● WORK REQUEST: The exercise calls for the lines from the one containing "[1:38.73-1:39.73]" to the end of the data below to be output exactly, pictures excluded.

[Stored items]
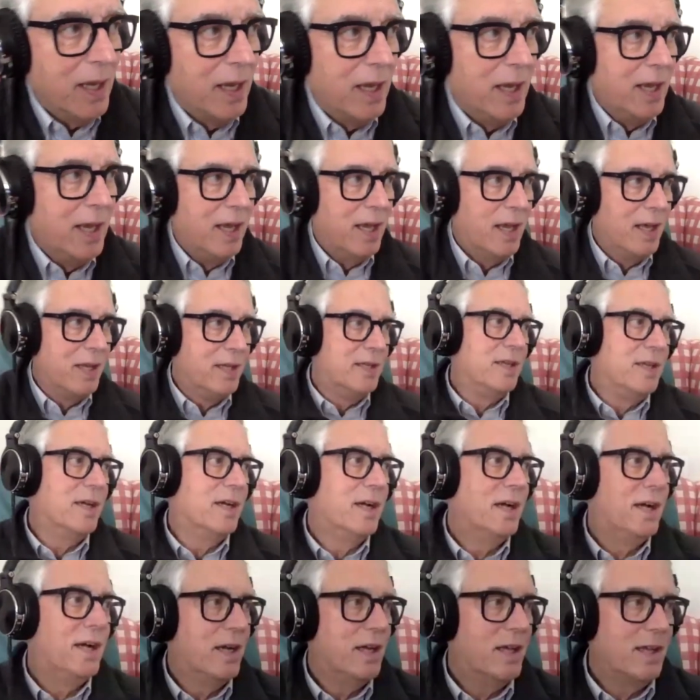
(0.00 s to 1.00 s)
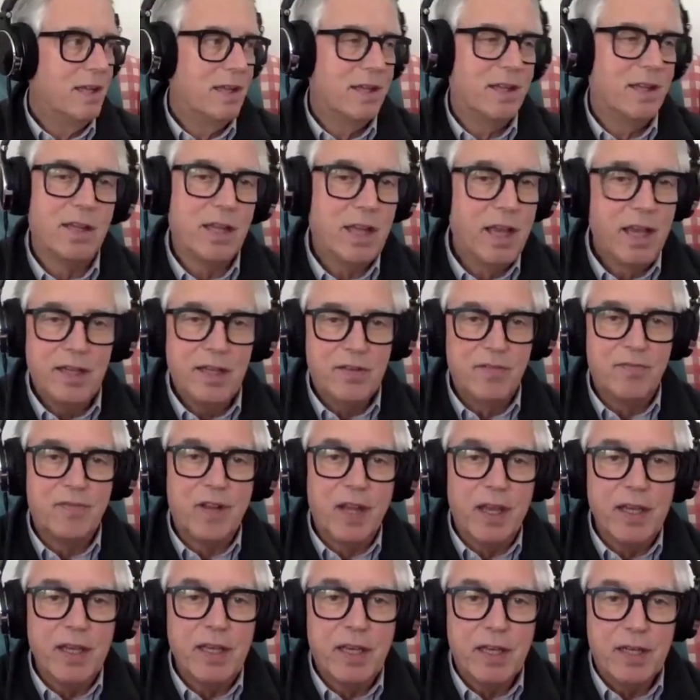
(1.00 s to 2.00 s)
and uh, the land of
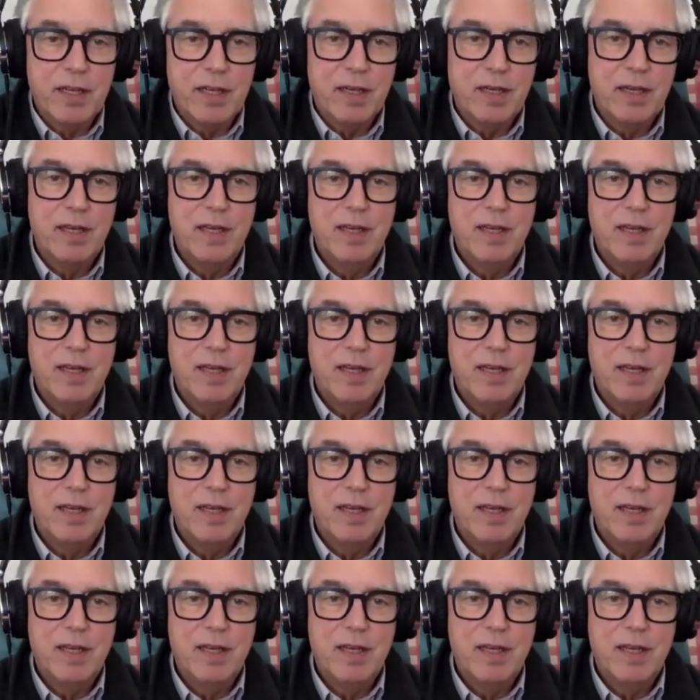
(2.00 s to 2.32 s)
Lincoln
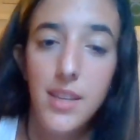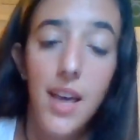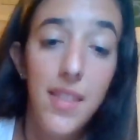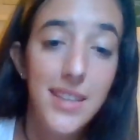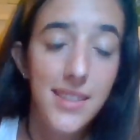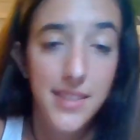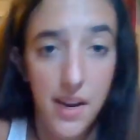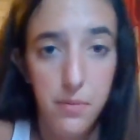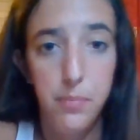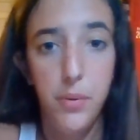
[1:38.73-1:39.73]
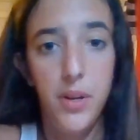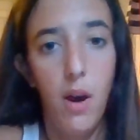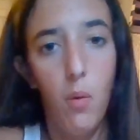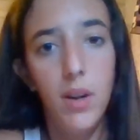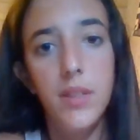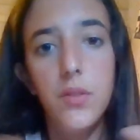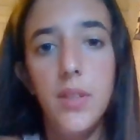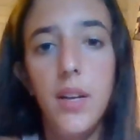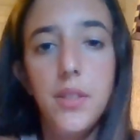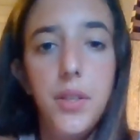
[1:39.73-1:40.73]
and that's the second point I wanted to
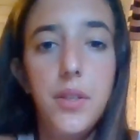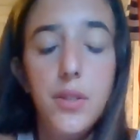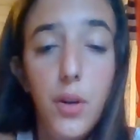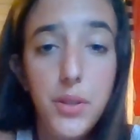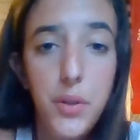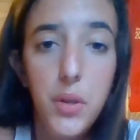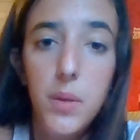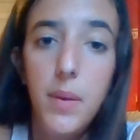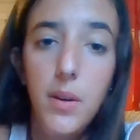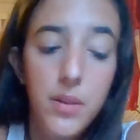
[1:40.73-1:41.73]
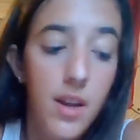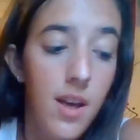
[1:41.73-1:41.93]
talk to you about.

● ANSWER FOR THIS EXERCISE:
[1:38.73-1:39.73]
[1:39.73-1:40.73]
and that's the second point I wanted to
[1:40.73-1:41.73]
[1:41.73-1:41.93]
talk to you about.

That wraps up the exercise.